◆ **Task**
Copy every entry word for word, but skip the pictures.

(Saved entries)
────────

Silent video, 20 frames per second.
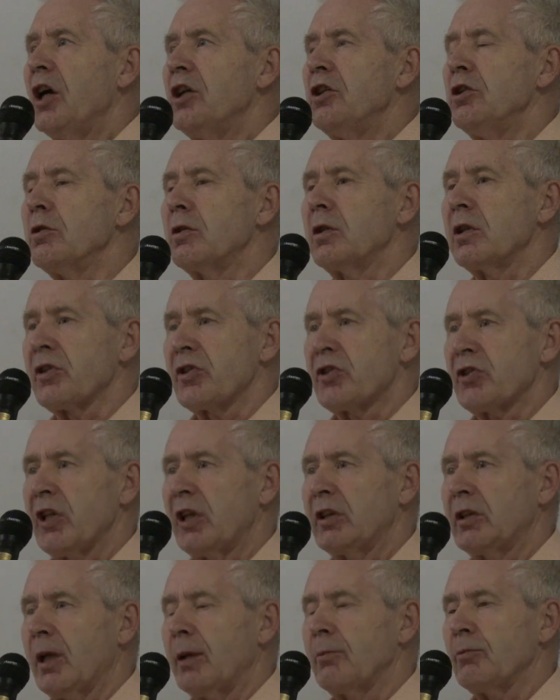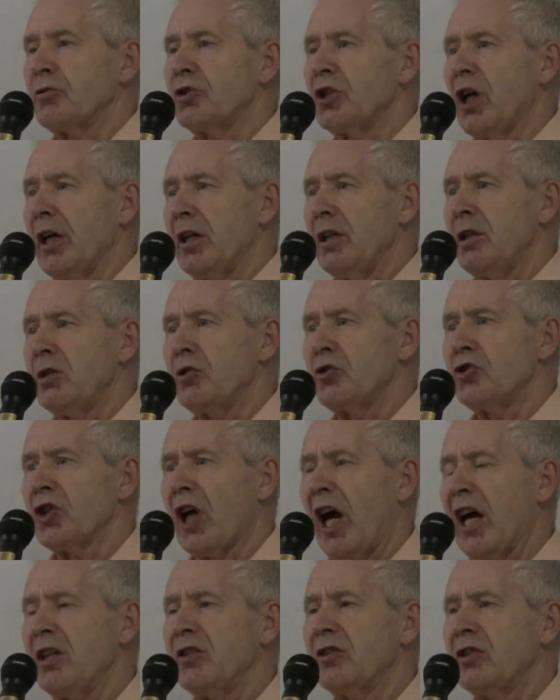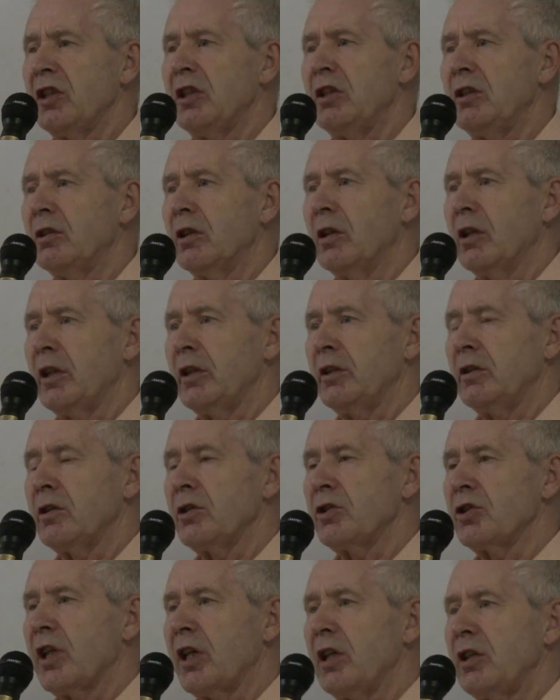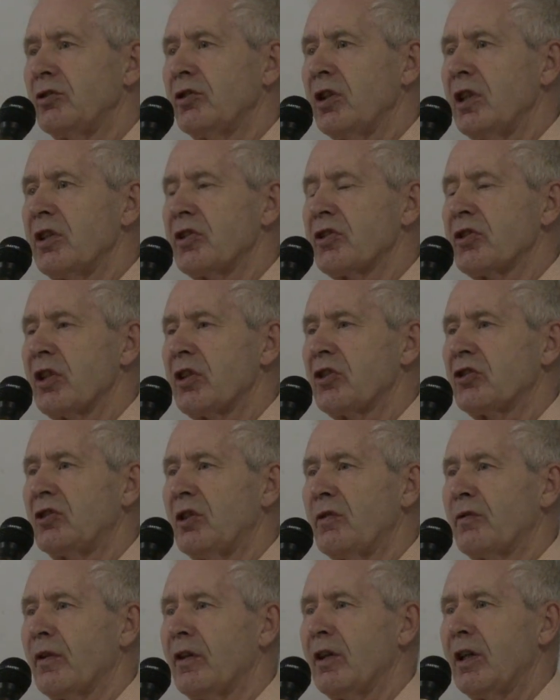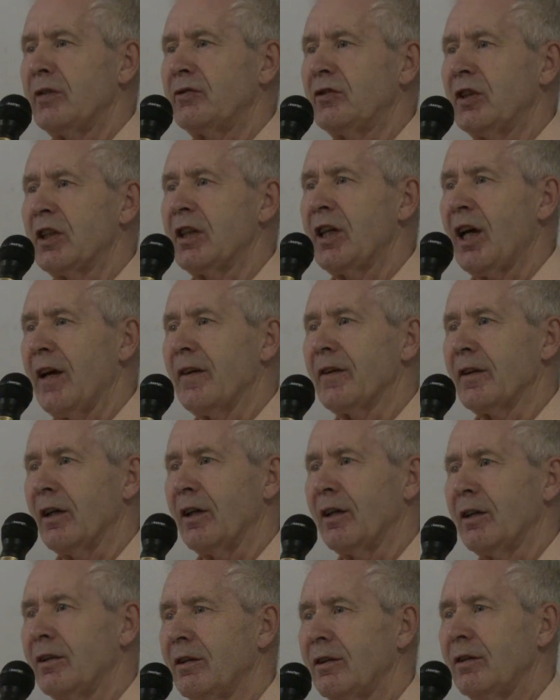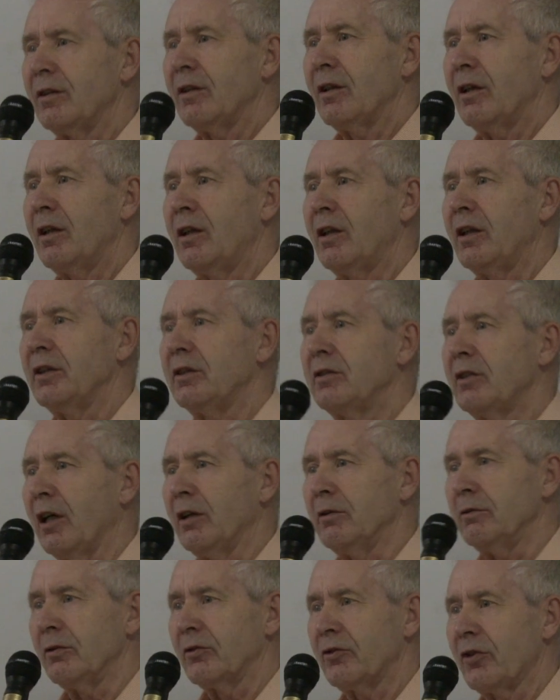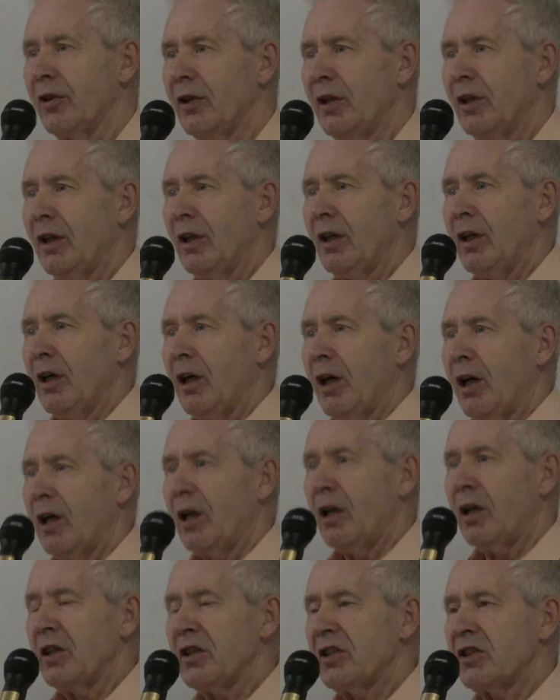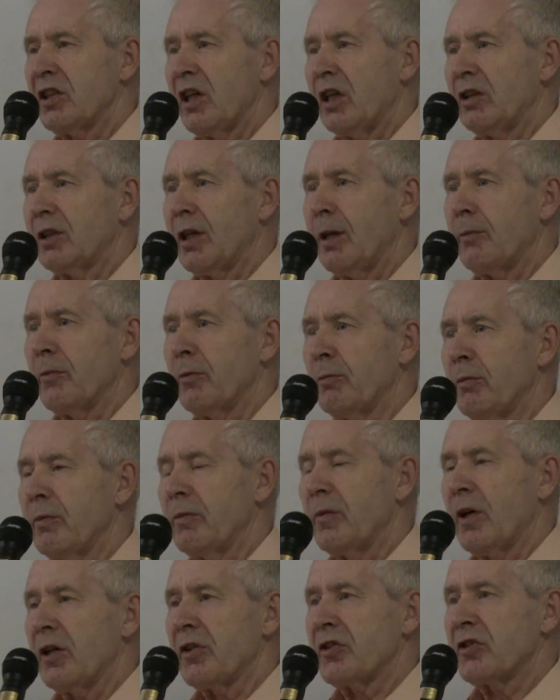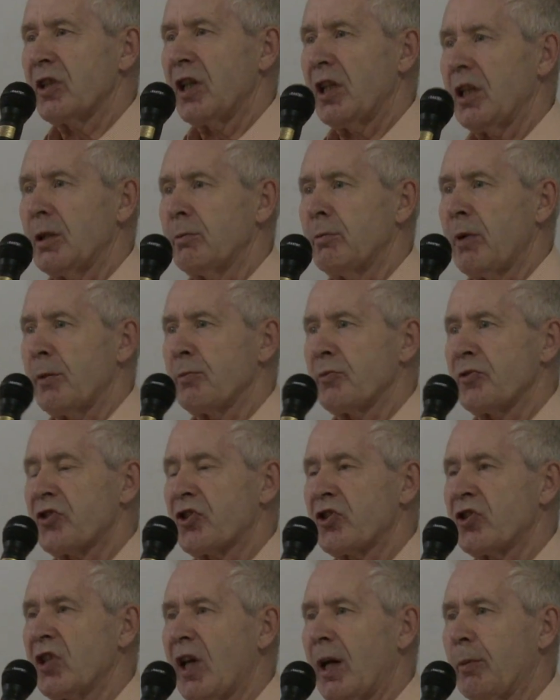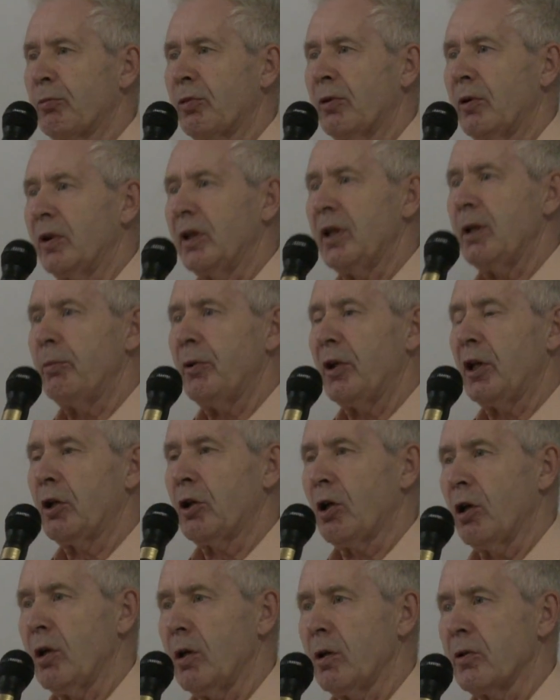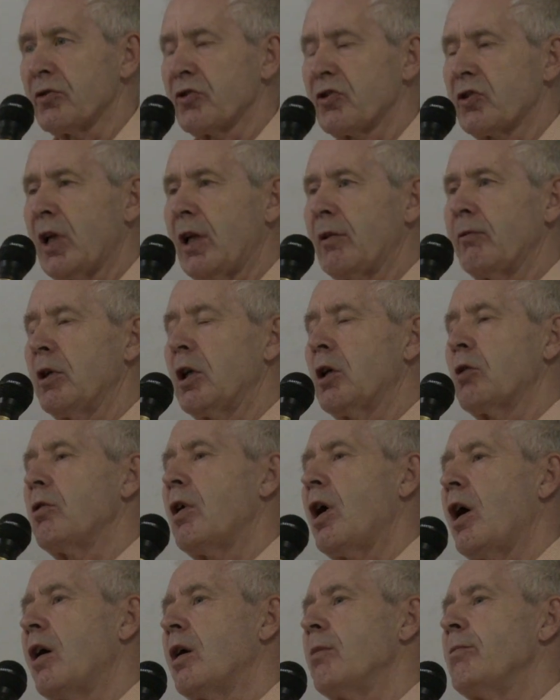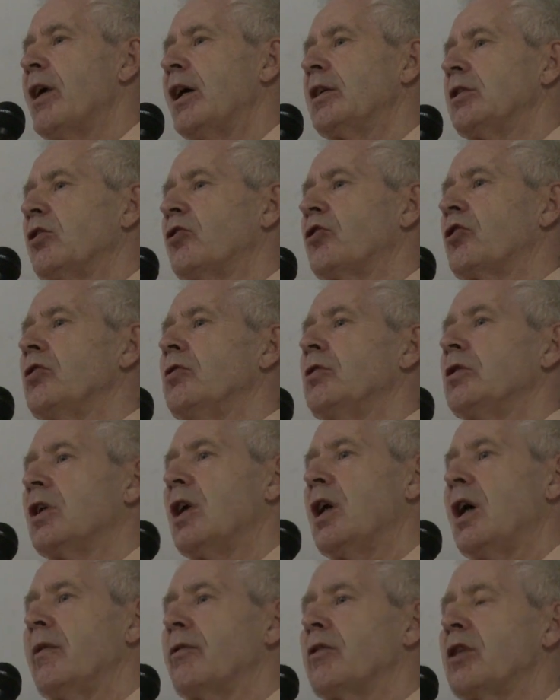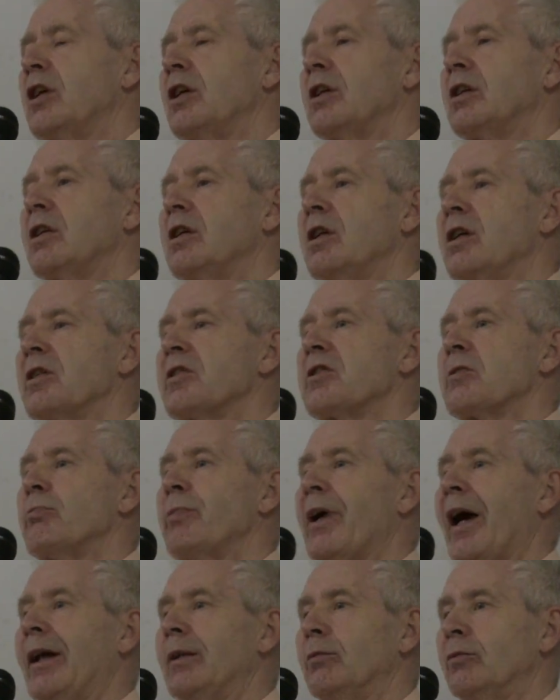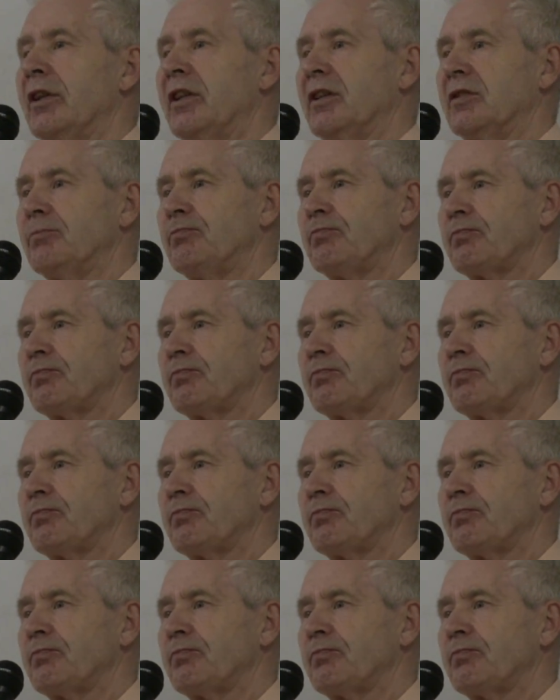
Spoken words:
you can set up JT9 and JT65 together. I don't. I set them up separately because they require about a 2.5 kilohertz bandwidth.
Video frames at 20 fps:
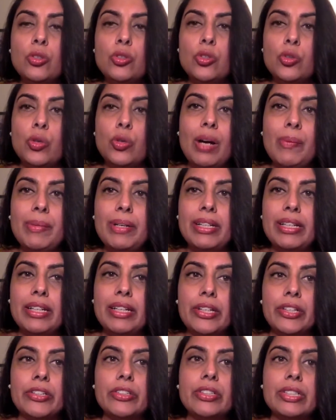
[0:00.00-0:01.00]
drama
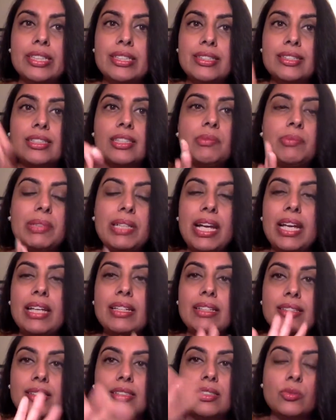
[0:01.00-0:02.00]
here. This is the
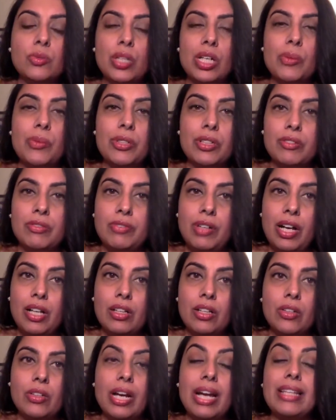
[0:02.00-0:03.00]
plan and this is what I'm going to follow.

────────

◆ **Output for this exercise**
Silent video, 20 frames per second.
Spoken words:
you can set up JT9 and JT65 together. I don't. I set them up separately because they require about a 2.5 kilohertz bandwidth.
Video frames at 20 fps:
[0:00.00-0:01.00]
drama
[0:01.00-0:02.00]
here. This is the
[0:02.00-0:03.00]
plan and this is what I'm going to follow.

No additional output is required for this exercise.